--- Work instruction ---
Word for word, repeat the records, leaving every picture behind.
[Start of Attachment]
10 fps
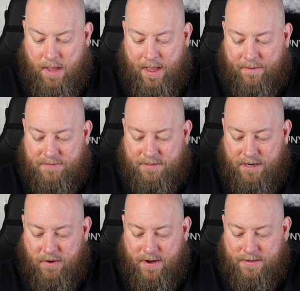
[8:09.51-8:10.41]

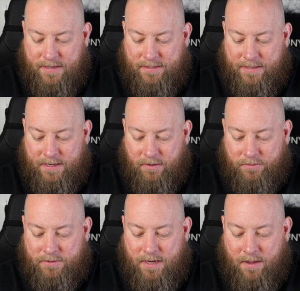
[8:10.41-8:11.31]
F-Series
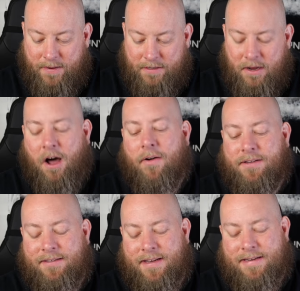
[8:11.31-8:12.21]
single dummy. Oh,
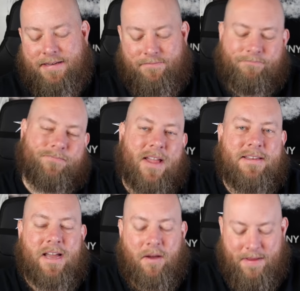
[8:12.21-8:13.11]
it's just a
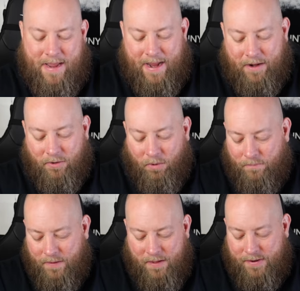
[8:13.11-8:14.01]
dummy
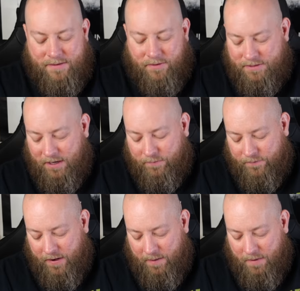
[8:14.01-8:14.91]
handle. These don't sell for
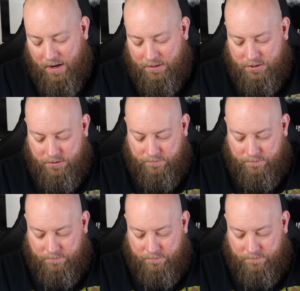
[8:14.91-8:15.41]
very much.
[End of Attachment]
--- Solution to this task ---
10 fps
[8:09.51-8:10.41]

[8:10.41-8:11.31]
F-Series
[8:11.31-8:12.21]
single dummy. Oh,
[8:12.21-8:13.11]
it's just a
[8:13.11-8:14.01]
dummy
[8:14.01-8:14.91]
handle. These don't sell for
[8:14.91-8:15.41]
very much.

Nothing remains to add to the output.